Scientific classification
- Kingdom: Animalia
- Phylum: Chordata
- Class: Actinopterygii
- Order: Anguilliformes
- Family: Ophichthidae
- Genus: Quassiremus
- Species: Q. ascensionis
- Binomial name: Quassiremus ascensionis (Studer, 1889)
- Synonyms: Ophichthys ascensionis Studer, 1889; Quassiremus productus Seale, 1917; Quassiremus goslingi Beebe & Tee-Van, 1932;

= Blackspotted snake eel =

- Authority: (Studer, 1889)
- Conservation status: LC
- Synonyms: Ophichthys ascensionis Studer, 1889, Quassiremus productus Seale, 1917, Quassiremus goslingi Beebe & Tee-Van, 1932

Species of eel in the family Ophichthidae

The Blackspotted snake eel (Quassiremus ascensionis) is a species of eel in the family Ophichthidae.
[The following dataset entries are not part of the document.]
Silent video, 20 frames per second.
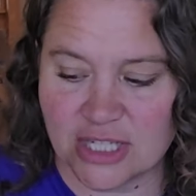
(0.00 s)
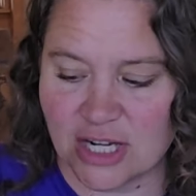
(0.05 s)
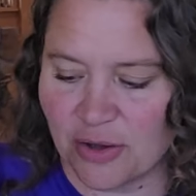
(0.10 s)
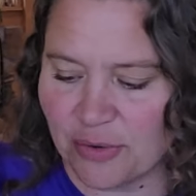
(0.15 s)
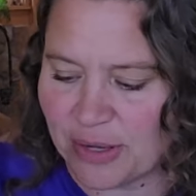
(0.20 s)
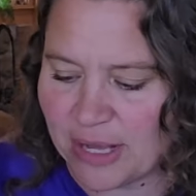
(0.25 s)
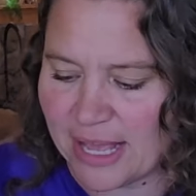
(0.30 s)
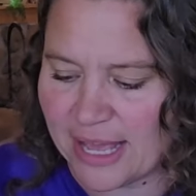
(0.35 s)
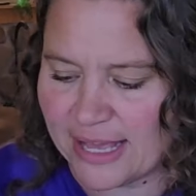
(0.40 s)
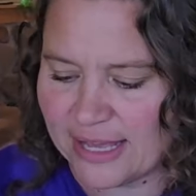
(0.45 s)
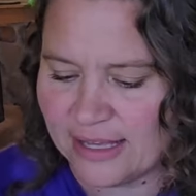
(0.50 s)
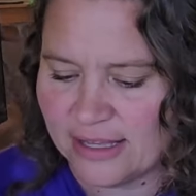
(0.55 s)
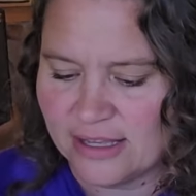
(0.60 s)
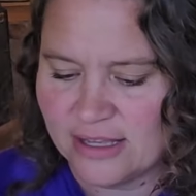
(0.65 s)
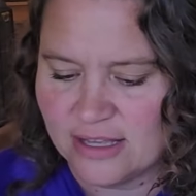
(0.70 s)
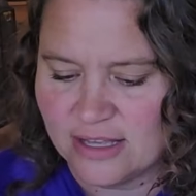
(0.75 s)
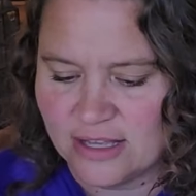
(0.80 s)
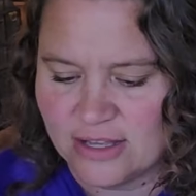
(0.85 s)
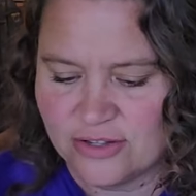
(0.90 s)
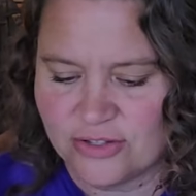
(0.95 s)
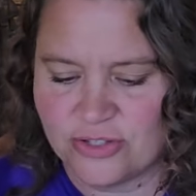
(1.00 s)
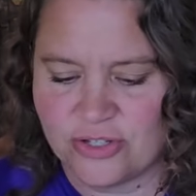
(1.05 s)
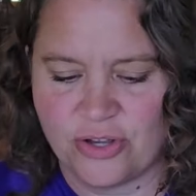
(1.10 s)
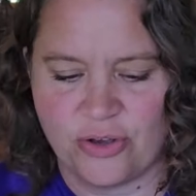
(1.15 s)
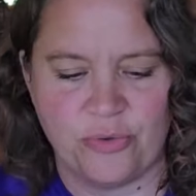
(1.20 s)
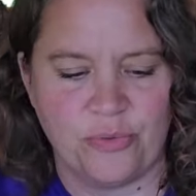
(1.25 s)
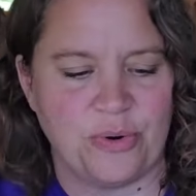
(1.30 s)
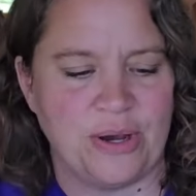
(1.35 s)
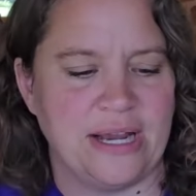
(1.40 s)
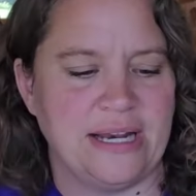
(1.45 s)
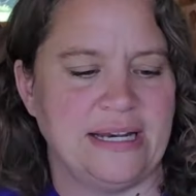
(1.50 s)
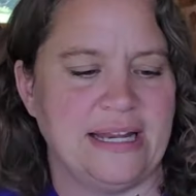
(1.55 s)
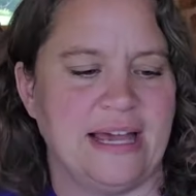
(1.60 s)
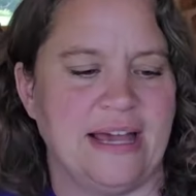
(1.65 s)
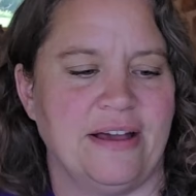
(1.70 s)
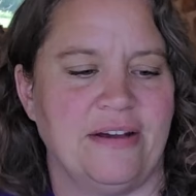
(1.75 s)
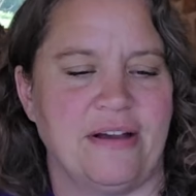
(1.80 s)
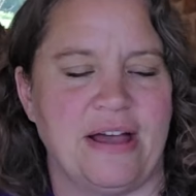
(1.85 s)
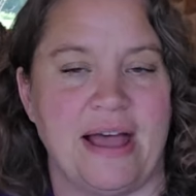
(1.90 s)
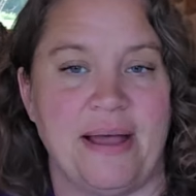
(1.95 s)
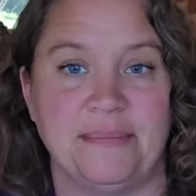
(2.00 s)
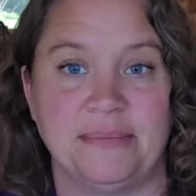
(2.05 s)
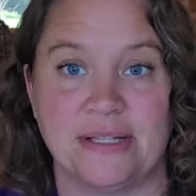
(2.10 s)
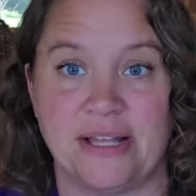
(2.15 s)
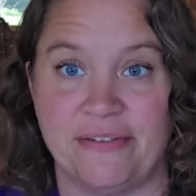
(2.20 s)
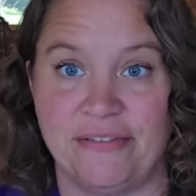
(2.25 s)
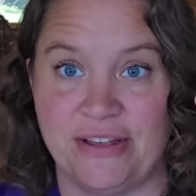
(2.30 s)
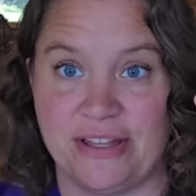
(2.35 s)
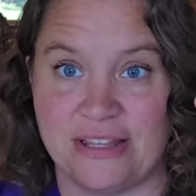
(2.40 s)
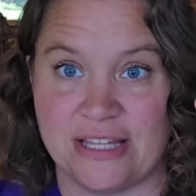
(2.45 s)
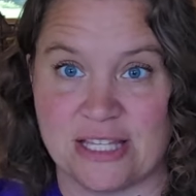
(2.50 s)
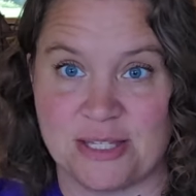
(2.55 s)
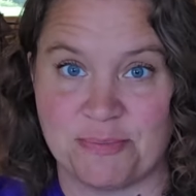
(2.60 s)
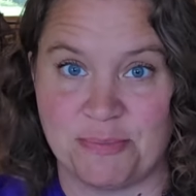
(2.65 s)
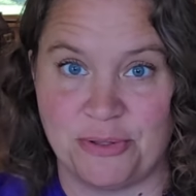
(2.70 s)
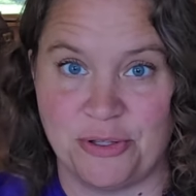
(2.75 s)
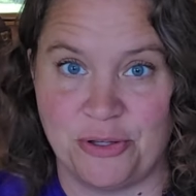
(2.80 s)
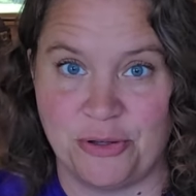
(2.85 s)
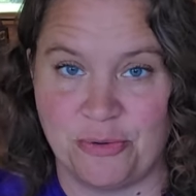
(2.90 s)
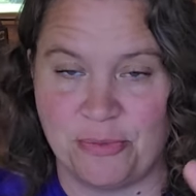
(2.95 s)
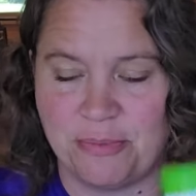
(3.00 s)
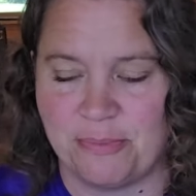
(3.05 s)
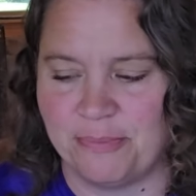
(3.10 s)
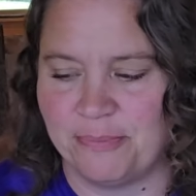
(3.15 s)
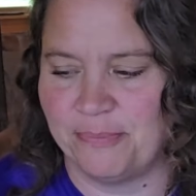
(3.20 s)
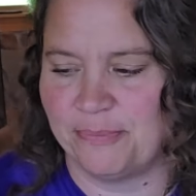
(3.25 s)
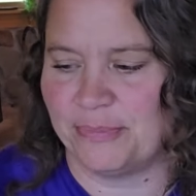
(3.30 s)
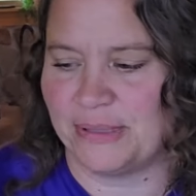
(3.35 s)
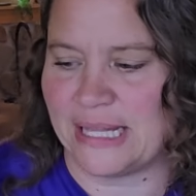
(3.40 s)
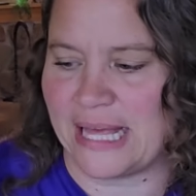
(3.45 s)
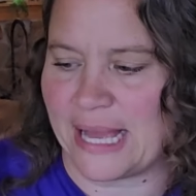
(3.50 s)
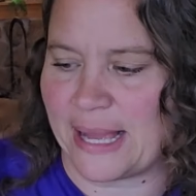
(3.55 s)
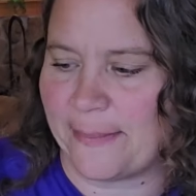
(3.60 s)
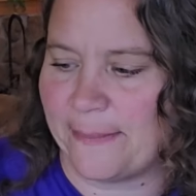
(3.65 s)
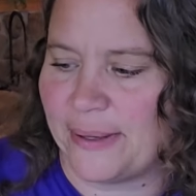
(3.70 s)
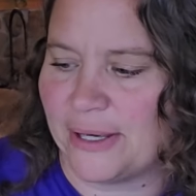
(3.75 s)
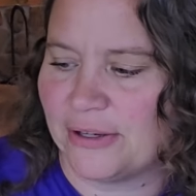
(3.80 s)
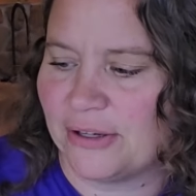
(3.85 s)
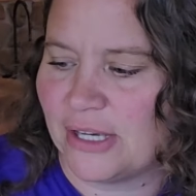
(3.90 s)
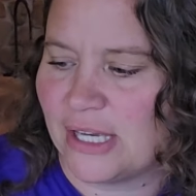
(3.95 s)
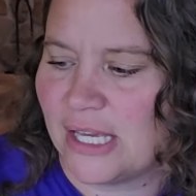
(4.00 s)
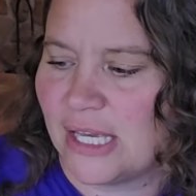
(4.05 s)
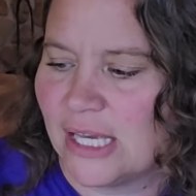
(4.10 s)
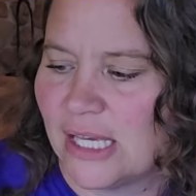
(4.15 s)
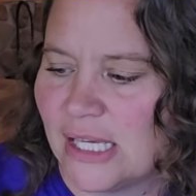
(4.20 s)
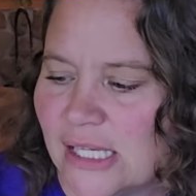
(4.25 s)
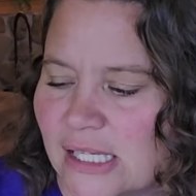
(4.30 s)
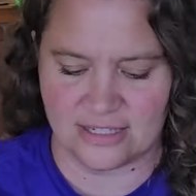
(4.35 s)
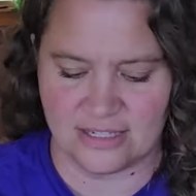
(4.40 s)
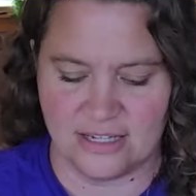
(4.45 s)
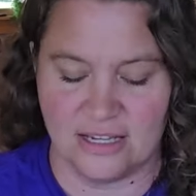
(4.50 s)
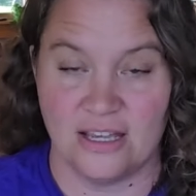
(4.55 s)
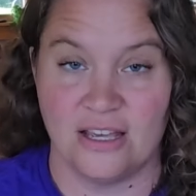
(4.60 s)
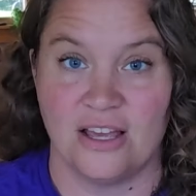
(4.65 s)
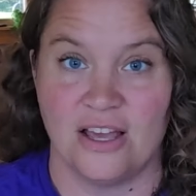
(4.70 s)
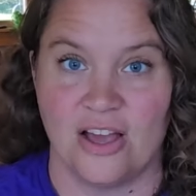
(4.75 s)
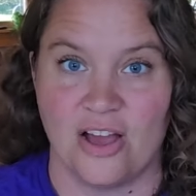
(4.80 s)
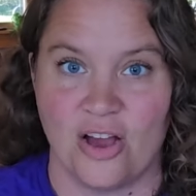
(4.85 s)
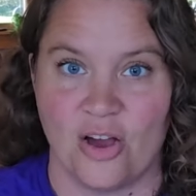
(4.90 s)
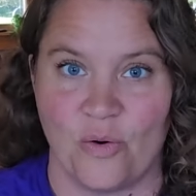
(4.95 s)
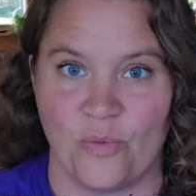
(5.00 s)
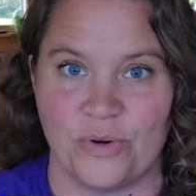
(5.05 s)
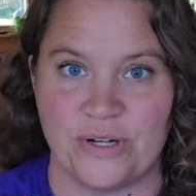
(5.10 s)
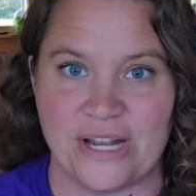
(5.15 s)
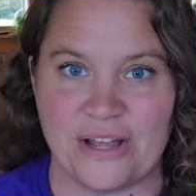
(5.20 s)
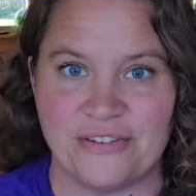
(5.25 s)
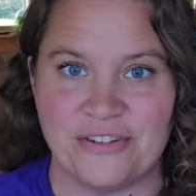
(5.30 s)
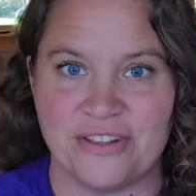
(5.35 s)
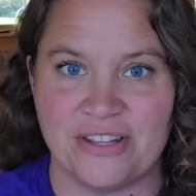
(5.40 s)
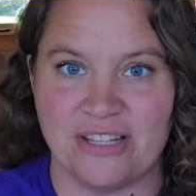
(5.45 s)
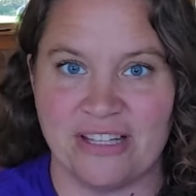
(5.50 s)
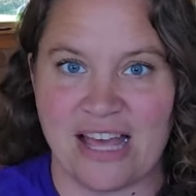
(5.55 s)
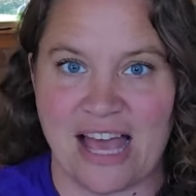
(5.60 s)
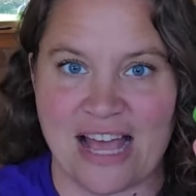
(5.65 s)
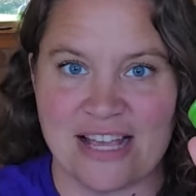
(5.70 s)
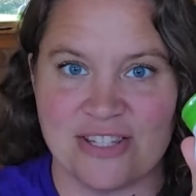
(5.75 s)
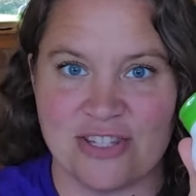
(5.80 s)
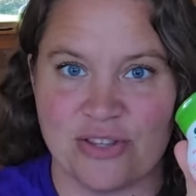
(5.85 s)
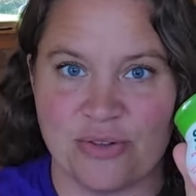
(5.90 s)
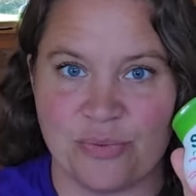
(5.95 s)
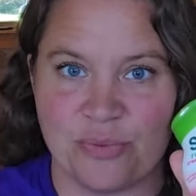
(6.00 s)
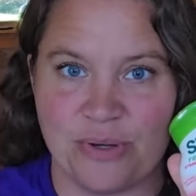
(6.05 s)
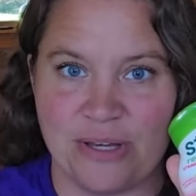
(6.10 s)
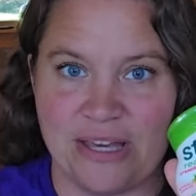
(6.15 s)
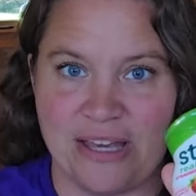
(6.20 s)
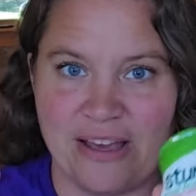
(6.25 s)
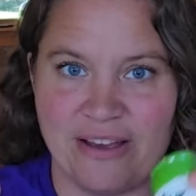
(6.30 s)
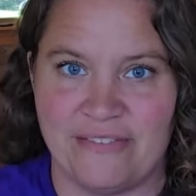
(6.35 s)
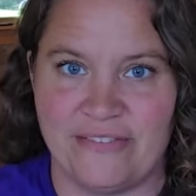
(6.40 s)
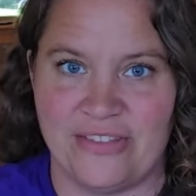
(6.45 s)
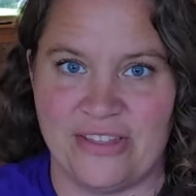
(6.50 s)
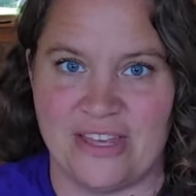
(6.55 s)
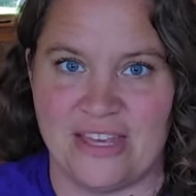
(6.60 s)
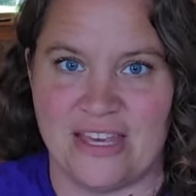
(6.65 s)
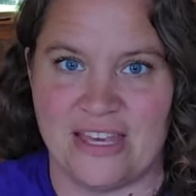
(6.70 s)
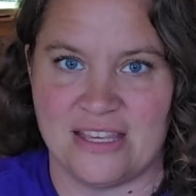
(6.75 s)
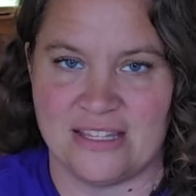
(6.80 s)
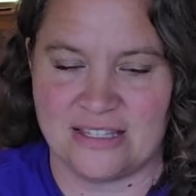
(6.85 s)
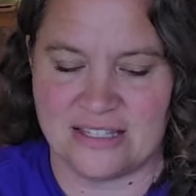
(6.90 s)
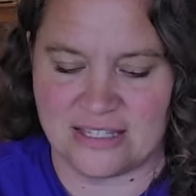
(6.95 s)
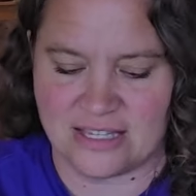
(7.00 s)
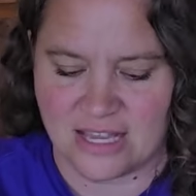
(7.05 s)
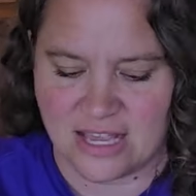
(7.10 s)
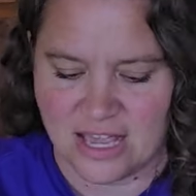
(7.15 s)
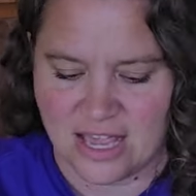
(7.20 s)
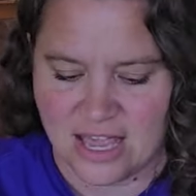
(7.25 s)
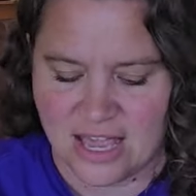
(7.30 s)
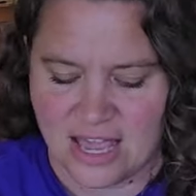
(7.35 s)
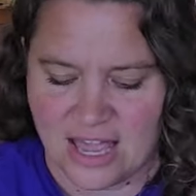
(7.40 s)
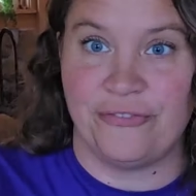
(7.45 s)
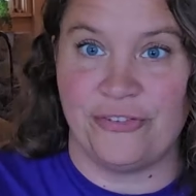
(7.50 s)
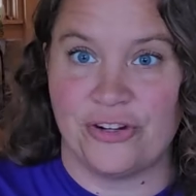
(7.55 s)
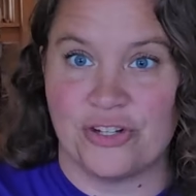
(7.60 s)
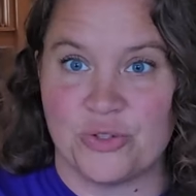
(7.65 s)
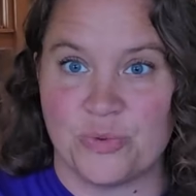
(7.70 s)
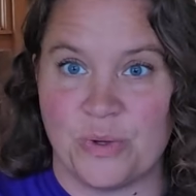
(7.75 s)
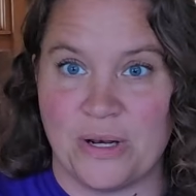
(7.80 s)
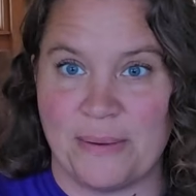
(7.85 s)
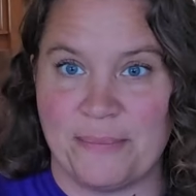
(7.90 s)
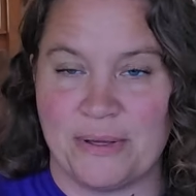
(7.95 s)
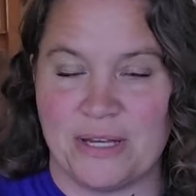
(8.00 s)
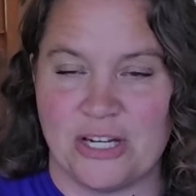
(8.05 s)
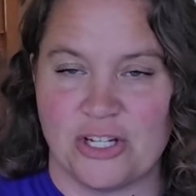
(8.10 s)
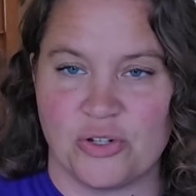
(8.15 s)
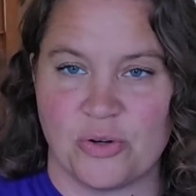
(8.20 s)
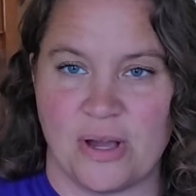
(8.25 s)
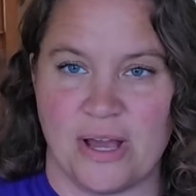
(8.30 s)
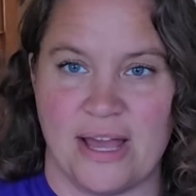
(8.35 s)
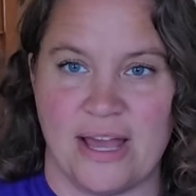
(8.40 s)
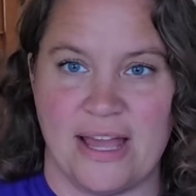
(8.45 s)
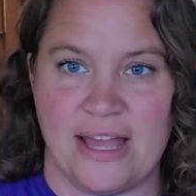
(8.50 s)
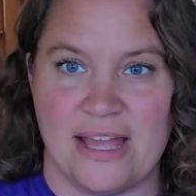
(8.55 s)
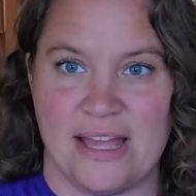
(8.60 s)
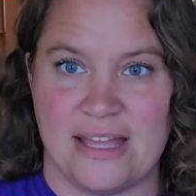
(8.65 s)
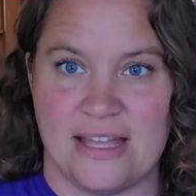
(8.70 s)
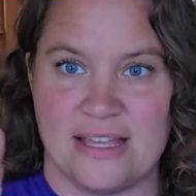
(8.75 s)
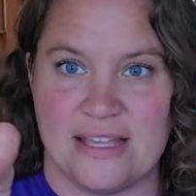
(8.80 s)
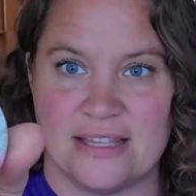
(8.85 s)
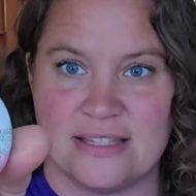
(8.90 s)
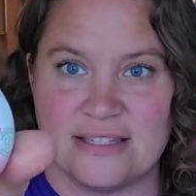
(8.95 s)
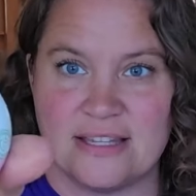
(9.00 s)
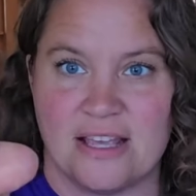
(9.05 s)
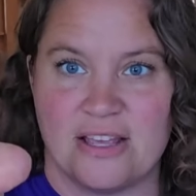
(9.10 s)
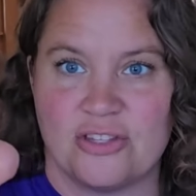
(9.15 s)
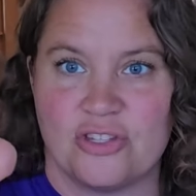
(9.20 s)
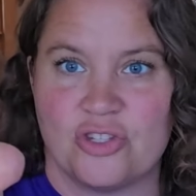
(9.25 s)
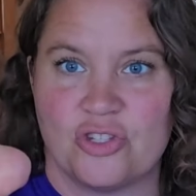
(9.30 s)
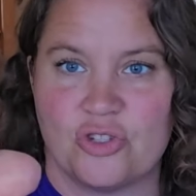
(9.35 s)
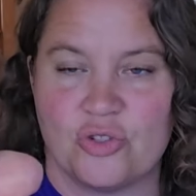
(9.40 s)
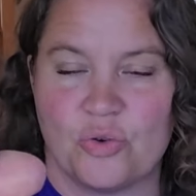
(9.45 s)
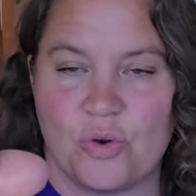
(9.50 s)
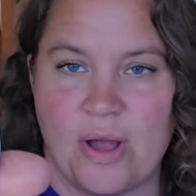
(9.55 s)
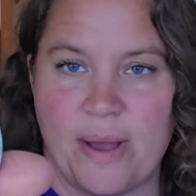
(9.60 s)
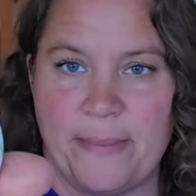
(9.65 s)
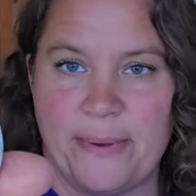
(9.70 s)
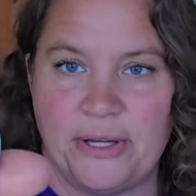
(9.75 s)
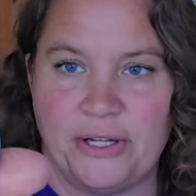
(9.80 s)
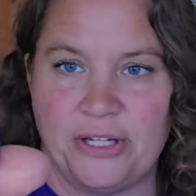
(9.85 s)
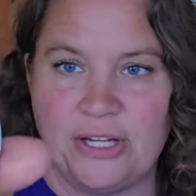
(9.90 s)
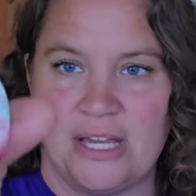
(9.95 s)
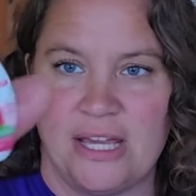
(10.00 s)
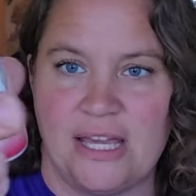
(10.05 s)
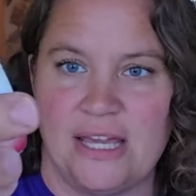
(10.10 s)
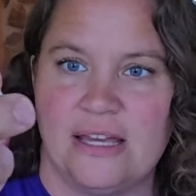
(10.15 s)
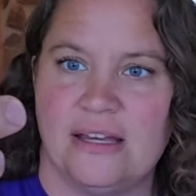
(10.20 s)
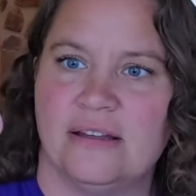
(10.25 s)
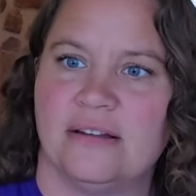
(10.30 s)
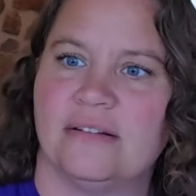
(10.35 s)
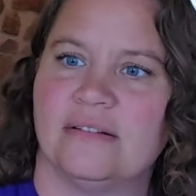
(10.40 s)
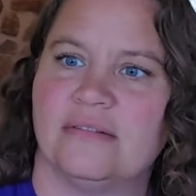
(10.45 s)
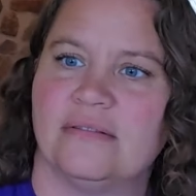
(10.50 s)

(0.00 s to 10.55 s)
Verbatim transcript: Okay, so right now I'm loving this blue blackberry. We're down to the last three of these. First one I'm gonna try is strawberry,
It was described by Théophile Rudolphe Studer in 1889. It is a rare tropical, marine eel which is known from the western and southern Atlantic Ocean, including Bermuda, the Bahamas, the Lesser Antilles, Brazil, and Ascension Island (from which its species epithet is derived). It is known to dwell at a depth of 12 meters, and inhabits sand and turtle grass; it forms burrows which leave its head exposed. Males can reach a maximum total length of 71 centimeters.